Find the line in the data below that contains "[00:00:06.12]". Return that line and all the lines after it, unchanged.

*Collected data entries*
+---+

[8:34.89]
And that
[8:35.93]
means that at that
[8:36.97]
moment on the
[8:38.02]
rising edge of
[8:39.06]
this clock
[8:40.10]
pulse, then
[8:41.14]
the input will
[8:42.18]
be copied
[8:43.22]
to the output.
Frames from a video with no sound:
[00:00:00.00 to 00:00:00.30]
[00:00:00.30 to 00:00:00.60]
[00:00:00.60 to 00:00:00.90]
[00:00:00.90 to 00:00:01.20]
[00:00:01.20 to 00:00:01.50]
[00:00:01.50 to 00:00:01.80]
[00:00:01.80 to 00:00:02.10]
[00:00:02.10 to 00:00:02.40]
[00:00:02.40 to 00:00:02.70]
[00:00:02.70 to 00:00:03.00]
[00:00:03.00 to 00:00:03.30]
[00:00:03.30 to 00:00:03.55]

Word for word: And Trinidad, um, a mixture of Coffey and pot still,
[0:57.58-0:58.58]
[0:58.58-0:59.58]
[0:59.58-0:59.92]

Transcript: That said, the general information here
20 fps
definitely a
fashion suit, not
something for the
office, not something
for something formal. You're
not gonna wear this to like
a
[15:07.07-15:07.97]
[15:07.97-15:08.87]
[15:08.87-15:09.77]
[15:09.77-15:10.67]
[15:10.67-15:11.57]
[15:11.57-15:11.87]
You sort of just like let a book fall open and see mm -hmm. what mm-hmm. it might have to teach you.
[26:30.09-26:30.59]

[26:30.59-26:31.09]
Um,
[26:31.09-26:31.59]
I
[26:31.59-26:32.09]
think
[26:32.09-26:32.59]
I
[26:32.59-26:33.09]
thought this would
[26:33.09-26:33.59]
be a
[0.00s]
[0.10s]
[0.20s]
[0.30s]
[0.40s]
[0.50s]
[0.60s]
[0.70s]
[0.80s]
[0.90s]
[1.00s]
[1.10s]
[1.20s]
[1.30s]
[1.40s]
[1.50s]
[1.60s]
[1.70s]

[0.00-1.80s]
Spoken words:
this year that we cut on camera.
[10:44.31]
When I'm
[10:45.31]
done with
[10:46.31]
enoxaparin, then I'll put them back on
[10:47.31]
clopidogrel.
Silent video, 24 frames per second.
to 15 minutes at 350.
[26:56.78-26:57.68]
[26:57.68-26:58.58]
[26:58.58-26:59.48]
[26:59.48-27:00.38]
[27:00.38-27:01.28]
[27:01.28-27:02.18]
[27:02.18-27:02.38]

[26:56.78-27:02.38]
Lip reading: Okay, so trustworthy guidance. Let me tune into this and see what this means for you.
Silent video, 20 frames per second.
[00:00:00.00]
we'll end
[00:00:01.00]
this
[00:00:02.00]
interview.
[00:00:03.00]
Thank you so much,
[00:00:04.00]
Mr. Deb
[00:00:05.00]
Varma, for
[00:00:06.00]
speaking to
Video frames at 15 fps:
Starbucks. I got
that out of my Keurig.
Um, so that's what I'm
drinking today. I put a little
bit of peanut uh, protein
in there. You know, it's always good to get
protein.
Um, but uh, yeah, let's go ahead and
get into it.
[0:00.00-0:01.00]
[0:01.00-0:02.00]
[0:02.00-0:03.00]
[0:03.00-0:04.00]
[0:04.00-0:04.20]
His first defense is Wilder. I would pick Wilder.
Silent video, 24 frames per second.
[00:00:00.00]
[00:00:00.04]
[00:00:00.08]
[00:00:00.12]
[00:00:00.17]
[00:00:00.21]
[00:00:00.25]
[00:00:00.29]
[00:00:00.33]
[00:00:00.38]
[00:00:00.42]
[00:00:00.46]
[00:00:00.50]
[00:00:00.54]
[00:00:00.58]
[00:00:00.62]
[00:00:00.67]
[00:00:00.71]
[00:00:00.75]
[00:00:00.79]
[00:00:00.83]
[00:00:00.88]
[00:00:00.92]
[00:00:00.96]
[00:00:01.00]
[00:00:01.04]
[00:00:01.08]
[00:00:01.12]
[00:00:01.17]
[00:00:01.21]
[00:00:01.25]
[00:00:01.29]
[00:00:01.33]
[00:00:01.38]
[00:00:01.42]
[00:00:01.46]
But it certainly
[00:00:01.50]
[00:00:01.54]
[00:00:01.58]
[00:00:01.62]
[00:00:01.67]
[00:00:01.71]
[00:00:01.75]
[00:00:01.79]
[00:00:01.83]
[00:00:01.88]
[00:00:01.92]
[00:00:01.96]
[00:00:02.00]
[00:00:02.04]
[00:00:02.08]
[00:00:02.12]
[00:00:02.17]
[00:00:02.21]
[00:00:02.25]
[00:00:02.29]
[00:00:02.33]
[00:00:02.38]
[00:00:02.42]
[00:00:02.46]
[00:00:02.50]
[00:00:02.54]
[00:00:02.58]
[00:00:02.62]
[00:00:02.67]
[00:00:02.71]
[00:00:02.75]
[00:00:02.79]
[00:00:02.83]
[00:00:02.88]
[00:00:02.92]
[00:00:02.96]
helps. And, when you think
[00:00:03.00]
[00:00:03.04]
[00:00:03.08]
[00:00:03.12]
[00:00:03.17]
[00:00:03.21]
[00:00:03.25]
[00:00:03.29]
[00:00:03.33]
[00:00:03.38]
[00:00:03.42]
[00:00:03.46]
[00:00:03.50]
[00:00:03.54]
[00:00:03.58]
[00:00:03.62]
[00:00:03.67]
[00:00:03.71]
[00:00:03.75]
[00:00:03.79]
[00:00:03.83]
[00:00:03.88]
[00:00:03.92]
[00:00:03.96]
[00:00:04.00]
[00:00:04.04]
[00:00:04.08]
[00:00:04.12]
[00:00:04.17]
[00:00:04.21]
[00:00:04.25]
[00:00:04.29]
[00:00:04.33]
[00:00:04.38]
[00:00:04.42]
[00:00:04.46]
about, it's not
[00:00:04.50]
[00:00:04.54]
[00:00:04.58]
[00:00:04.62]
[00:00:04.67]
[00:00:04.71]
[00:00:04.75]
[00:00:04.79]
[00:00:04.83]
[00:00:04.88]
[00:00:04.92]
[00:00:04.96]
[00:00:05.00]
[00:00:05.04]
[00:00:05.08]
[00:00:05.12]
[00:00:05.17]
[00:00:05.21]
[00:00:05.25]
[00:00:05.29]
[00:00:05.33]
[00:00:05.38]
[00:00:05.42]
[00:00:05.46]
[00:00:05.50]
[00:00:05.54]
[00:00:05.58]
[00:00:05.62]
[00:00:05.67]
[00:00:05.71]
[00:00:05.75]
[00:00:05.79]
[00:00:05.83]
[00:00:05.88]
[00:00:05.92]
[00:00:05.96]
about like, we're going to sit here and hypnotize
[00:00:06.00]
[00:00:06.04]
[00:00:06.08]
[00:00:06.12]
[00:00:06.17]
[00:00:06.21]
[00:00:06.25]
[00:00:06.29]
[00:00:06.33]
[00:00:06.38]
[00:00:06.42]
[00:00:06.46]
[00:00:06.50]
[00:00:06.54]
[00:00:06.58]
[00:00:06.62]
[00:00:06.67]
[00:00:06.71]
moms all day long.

+---+

*Response to this task*
[00:00:06.12]
[00:00:06.17]
[00:00:06.21]
[00:00:06.25]
[00:00:06.29]
[00:00:06.33]
[00:00:06.38]
[00:00:06.42]
[00:00:06.46]
[00:00:06.50]
[00:00:06.54]
[00:00:06.58]
[00:00:06.62]
[00:00:06.67]
[00:00:06.71]
moms all day long.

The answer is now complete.